Key Facts
- •Norman Hay PLC (in liquidation) sued Marsh Limited for allegedly failing to arrange adequate non-owned auto cover under a group travel insurance policy.
- •The claim arose from a road accident in the US involving an employee of a Norman Hay subsidiary, resulting in a $5.5 million settlement with the injured party.
- •Norman Hay argues Marsh negligently failed to identify the need for worldwide non-owned auto cover and failed to properly advise on existing subsidiary insurance policies.
- •Marsh argues Norman Hay cannot establish legal liability to the injured party, has not suffered a direct loss, and hasn't sufficiently proven the reasonableness of the settlement.
- •The case hinges on whether Norman Hay needs to prove legal liability to the injured party to succeed in its professional negligence claim against Marsh.
Legal Principles
Particulars of Claim may be struck out if they disclose no reasonable grounds for bringing the claim (CPR r. 3.4(2)(a)).
CPR r. 3.4(2)(a)
In liability insurance, the insured must demonstrate legal liability to a third party to recover indemnity, even if a settlement was reached.
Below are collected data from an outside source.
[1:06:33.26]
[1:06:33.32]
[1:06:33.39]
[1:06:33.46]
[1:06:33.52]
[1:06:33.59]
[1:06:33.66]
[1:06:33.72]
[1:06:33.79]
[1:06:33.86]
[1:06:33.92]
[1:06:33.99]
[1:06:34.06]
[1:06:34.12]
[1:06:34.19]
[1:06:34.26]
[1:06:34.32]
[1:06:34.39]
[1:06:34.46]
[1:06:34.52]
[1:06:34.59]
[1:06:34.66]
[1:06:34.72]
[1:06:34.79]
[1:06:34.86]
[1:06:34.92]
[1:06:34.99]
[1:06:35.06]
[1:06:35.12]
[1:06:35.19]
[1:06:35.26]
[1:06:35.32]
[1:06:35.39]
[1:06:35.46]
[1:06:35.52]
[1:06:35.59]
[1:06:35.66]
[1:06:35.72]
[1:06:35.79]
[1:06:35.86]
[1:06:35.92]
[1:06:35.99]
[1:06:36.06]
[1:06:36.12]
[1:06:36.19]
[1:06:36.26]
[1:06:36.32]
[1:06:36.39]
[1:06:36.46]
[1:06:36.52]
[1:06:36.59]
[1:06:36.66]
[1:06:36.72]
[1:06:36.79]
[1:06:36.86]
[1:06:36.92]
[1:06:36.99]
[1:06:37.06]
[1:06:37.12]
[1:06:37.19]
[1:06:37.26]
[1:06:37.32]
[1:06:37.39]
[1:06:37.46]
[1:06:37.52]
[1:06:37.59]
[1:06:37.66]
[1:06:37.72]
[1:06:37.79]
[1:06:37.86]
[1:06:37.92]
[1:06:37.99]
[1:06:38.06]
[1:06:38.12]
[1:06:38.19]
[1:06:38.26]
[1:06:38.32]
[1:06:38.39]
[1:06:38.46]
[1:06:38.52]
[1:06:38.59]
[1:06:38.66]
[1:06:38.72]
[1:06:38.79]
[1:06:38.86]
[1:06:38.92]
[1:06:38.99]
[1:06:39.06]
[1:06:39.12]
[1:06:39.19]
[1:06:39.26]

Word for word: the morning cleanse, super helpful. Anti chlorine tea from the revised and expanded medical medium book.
Enterprise Oil Ltd v Strand Insurance Co Ltd [2006] 1 Lloyd’s Rep 500
In professional negligence claims against insurance brokers, the claimant must plead and prove that the hypothetical insurance would have indemnified them.
Dalamd Ltd v Butterworth Spengler Commercial Ltd [2018] EWHC 2558 (Comm)
In broker negligence cases, the court assesses the chance that the insurer would have paid, even if not legally liable, considering commercial factors (loss of chance).
Fraser v Furman [1967] 1 WLR 898
Outcomes
Marsh's application to strike out the claim or grant summary judgment was dismissed.
The court found that Norman Hay did not need to prove legal liability to the injured party to succeed in its claim against Marsh for professional negligence; a lost chance approach was applicable, considering whether Marsh's negligence deprived Norman Hay of the opportunity to receive an indemnity.